[Stored items]

----

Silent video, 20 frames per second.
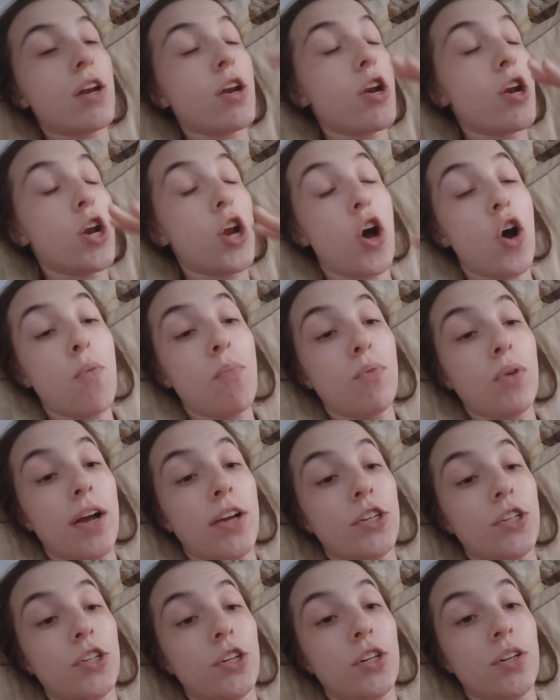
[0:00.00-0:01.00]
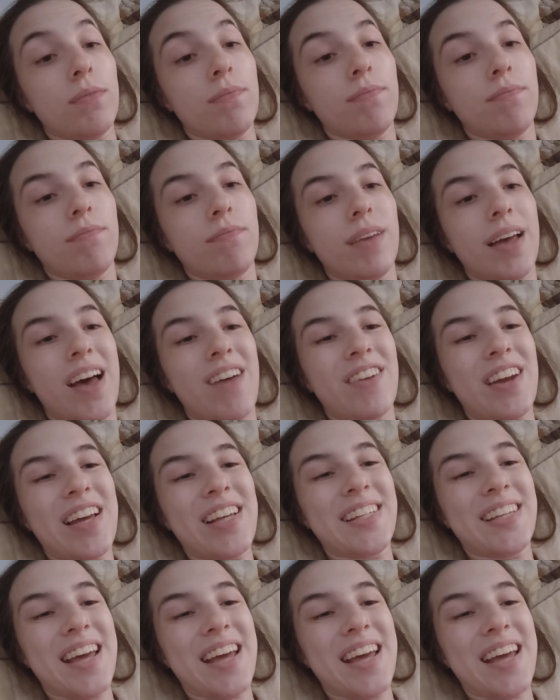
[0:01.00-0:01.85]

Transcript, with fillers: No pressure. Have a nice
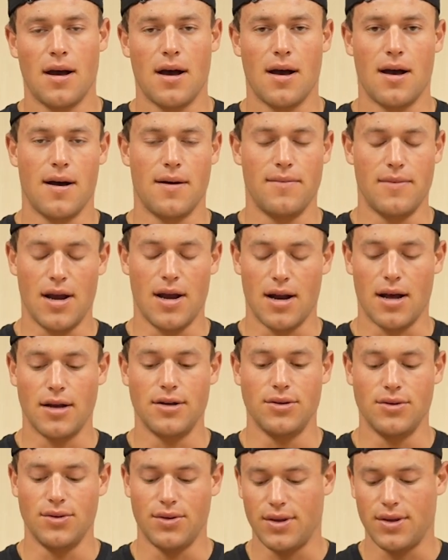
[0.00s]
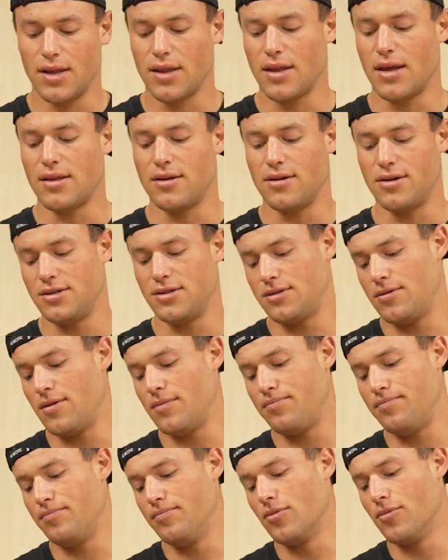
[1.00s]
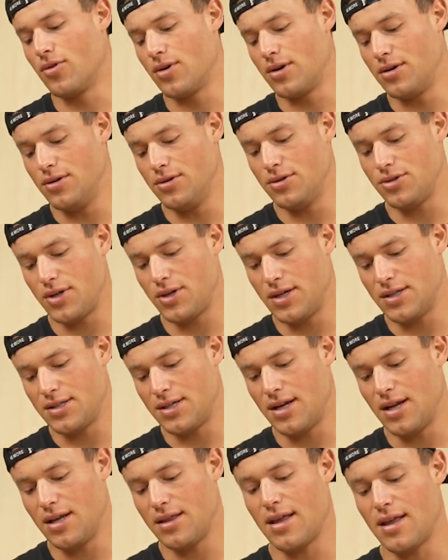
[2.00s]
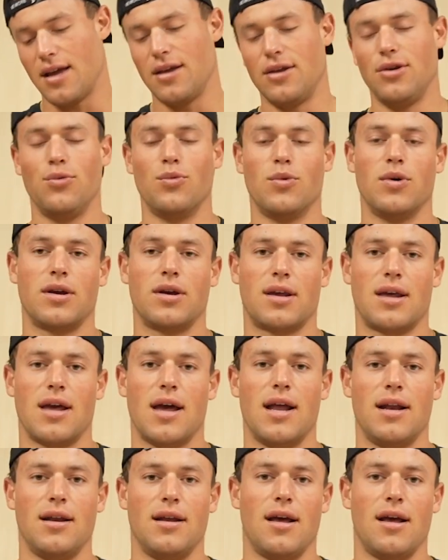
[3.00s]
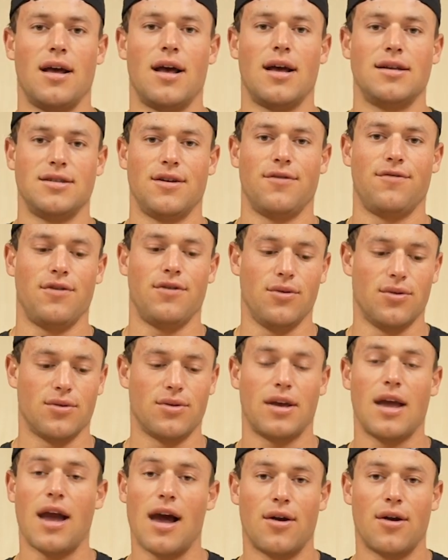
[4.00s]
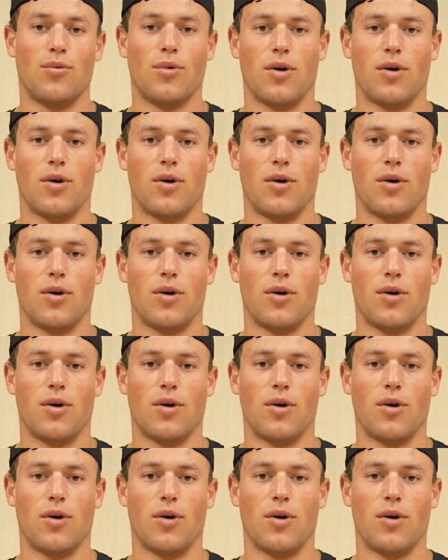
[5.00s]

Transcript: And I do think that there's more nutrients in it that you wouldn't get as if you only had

----

> _Your goal_
Please give the number of lines in the data above that include the string "Transcript", and nothing else.

> _Reply_
2